ARIZONA

Ruling keeps Arizona executions on hold

Michael Kiefer
The Republic | azcentral.com
The Arizona Department of Corrections' execution-drug protocol is under review by the courts. Shown here is the lethal-injection execution chamber at the Arizona State Prison Complex-Florence, photographed in 1993.

A U.S. District Court judge in Phoenix ruled late Wednesday that a case challenging a controversial drug used in Arizona executions could go forward. In the meantime, Arizona executions will remain on hold until the case is decided.

But it may be a moot point. The state's supply of the drug in question, Midazolam, is set to expire on May 31, and attorneys for the state have said Arizona has been unable to secure further quantities, as drug manufacturers do not want to sell it for use in executions.

Lawyers from the Federal Public Defenders Office in Phoenix and attorneys from a Los Angeles law firm filed suit on behalf of Joseph Wood, an Arizona death-row inmate whose 2014 execution using Midazolam took nearly two hours, and on behalf of other inmates, against the Arizona Department of Corrections, claiming that Midazolam use violates the Eighth Amendment ban on cruel and unusual punishment.

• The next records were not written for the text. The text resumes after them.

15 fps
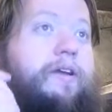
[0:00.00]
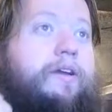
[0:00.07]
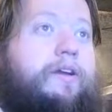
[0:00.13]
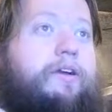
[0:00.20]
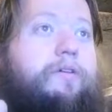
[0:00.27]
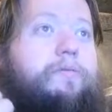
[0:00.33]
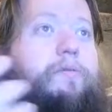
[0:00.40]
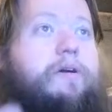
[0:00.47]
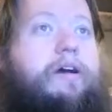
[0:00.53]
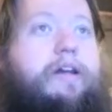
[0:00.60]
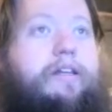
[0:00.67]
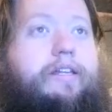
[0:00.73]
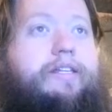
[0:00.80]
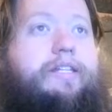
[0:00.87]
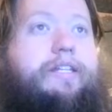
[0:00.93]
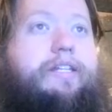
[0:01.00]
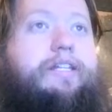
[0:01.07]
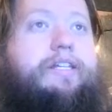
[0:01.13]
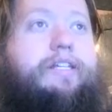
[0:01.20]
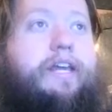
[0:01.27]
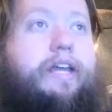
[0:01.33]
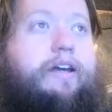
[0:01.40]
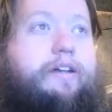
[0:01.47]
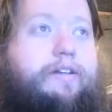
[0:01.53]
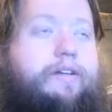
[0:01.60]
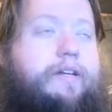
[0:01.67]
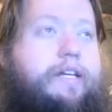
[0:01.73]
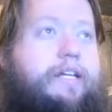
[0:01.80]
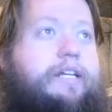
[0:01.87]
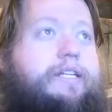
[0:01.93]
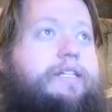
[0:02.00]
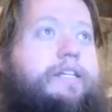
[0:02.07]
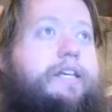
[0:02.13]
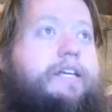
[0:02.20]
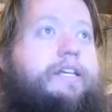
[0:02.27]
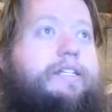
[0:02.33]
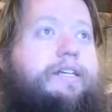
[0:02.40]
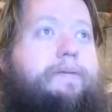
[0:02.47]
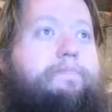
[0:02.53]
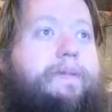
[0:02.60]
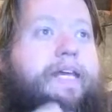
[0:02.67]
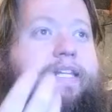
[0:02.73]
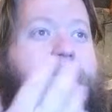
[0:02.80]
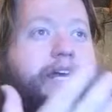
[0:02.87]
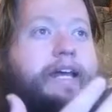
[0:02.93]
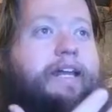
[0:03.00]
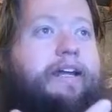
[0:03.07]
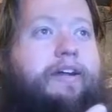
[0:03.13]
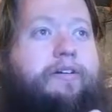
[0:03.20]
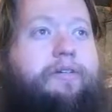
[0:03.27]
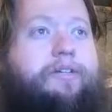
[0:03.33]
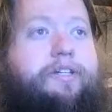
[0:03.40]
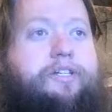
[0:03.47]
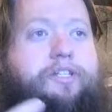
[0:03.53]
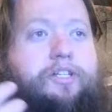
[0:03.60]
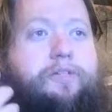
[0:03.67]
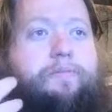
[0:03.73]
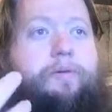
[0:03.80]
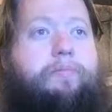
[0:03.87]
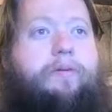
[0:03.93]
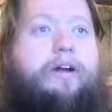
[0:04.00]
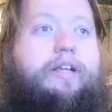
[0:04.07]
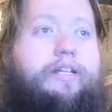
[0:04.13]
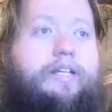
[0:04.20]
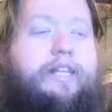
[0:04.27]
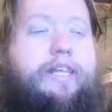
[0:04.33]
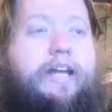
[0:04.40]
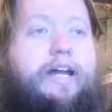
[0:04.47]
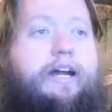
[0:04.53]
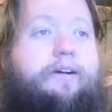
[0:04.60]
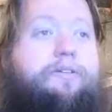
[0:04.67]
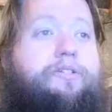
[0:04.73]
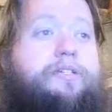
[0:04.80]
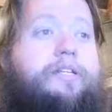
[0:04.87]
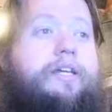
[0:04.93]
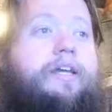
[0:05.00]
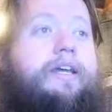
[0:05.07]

what this character is. He's a Mentat Herald. He's just been brought into the house.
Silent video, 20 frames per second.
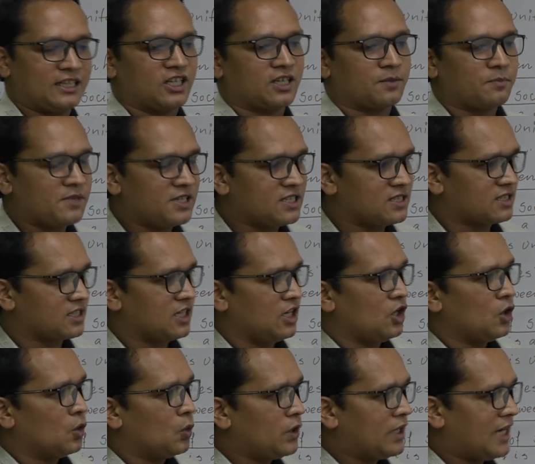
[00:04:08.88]
means
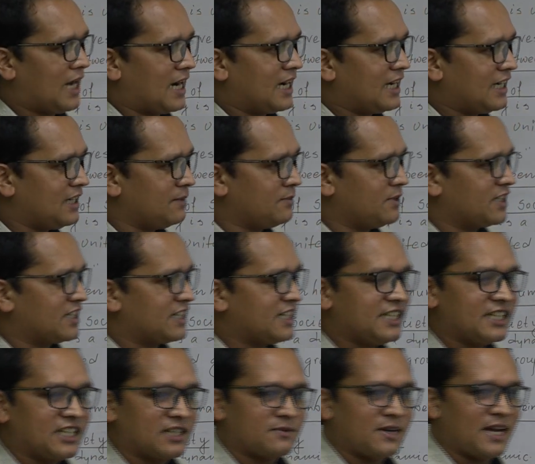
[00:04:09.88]
we are living
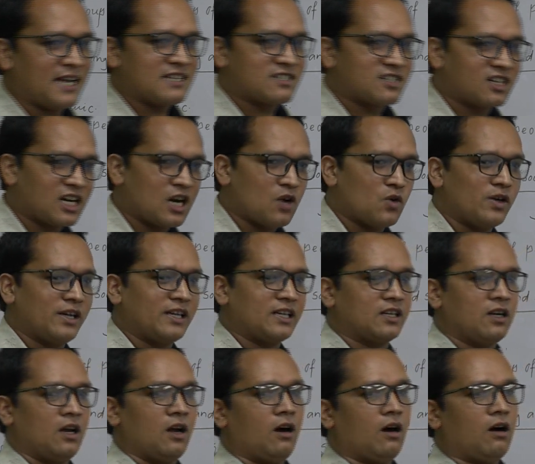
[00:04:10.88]
nearby
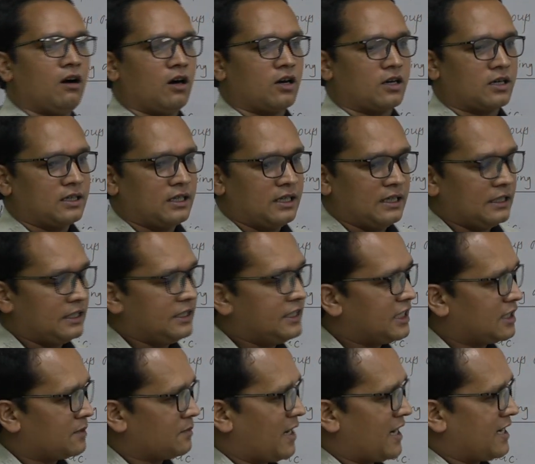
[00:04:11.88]
surrounding or
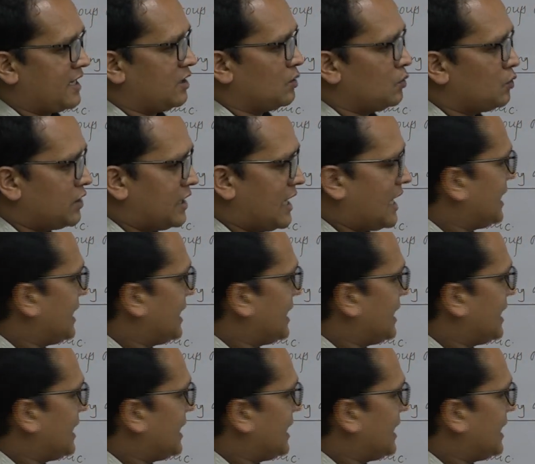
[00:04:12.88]
nearby we are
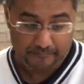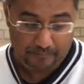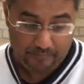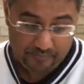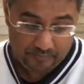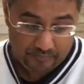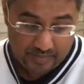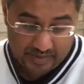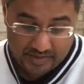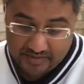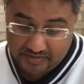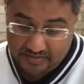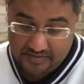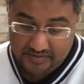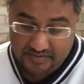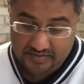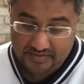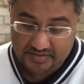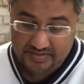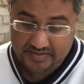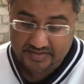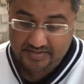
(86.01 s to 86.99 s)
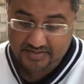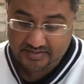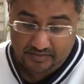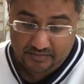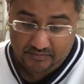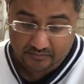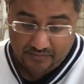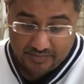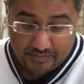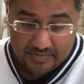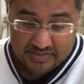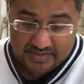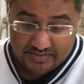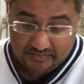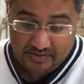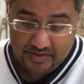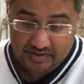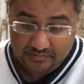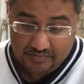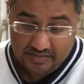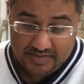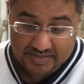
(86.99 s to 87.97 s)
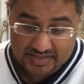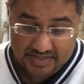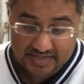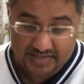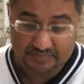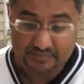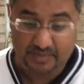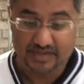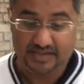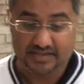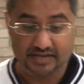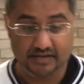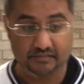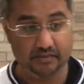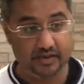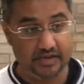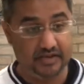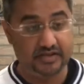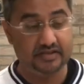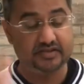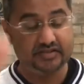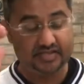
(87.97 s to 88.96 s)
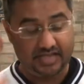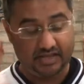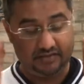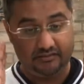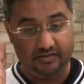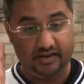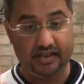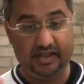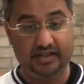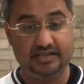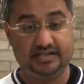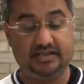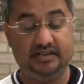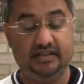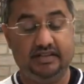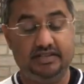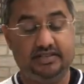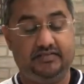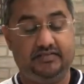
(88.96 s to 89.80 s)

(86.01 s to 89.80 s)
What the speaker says: because ribbon development is basically where you just have lines and lines of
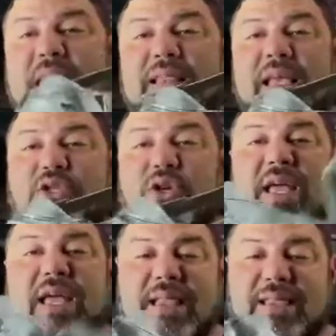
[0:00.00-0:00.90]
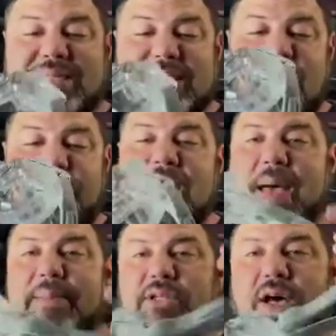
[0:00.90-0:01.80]
these. You can get this set up in
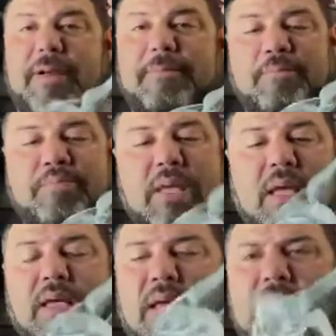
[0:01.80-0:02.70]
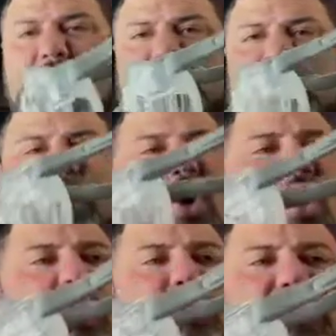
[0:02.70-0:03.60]
Amazon. I think the
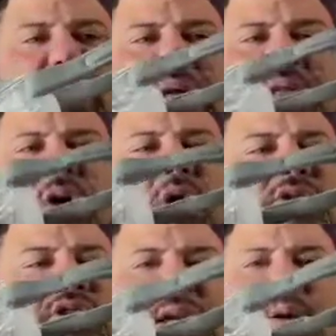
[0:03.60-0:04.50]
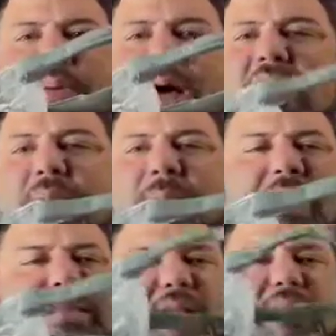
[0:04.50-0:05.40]
whole set will probably come
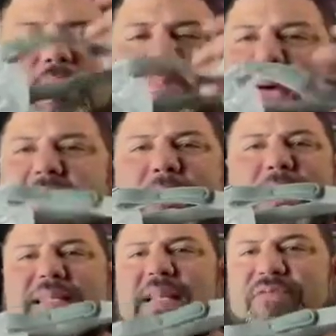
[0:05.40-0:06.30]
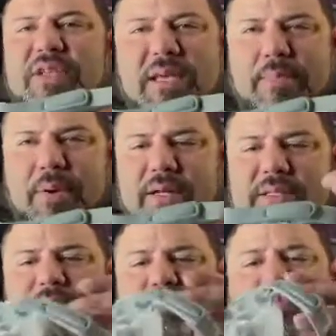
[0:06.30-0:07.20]
out. The headband is like
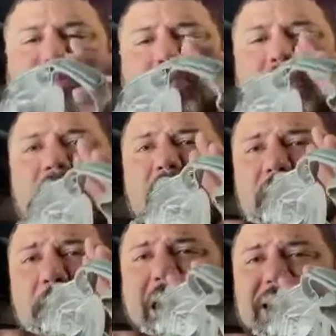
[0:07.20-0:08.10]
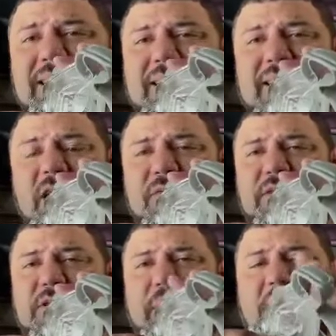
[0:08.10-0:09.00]
$15. The mask itself
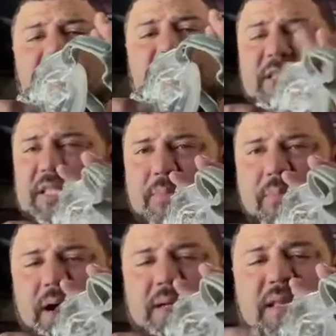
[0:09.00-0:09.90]
is about $15.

So, too, does a paralytic drug used in the proposed Arizona execution protocol, the lawsuit added. Midazolam, the suit claims, does not sufficiently prevent pain, and the paralytic drug just masks any suffering or suffocation that the condemned prisoner may experience.

The First Amendment Coalition of Arizona, a confederation of media outlets, also entered into the suit on the side of the prisoners, alleging that the state of Arizona needs to provide more transparency in how executions are carried out, including where drugs come from and how the prisoner is brought into the execution chamber. The suit also alleged that the state violated the First Amendment.

The state of Arizona asked that the court dismiss the suit altogether so that it could resume executions.

SEE ALSO: Is the death penalty in Arizona on life support?

Judge Neil Wake, who has long presided over lethal-execution litigation, granted the dismissal on the First Amendment counts and threw the media groups off the case.

But Wake refused to dismiss the Eighth Amendment allegations. In fact, he recited in his order a long history of the Department of Corrections' inability or refusal to adhere to agreements it reached in his court and its tendency to change protocols at the last minute without giving ample time for the change to be challenged in court.

"An inmate cannot be expected to raise challenges to the electric chair, for example, if he is told he will face a firing squad," Wake wrote.

Though the state cited U.S. Supreme Court decisions, the most recent just last year, defending the use of the paralytic drug and Midazolam, Wake ruled they only applied to the specific facts of those cases but could still be reargued given the specific set of facts in this case.

Wake set a schedule for the remaining parties of the suit to file their respective responses and set a hearing for June 29. The question of whether the case is moot may be discussed then.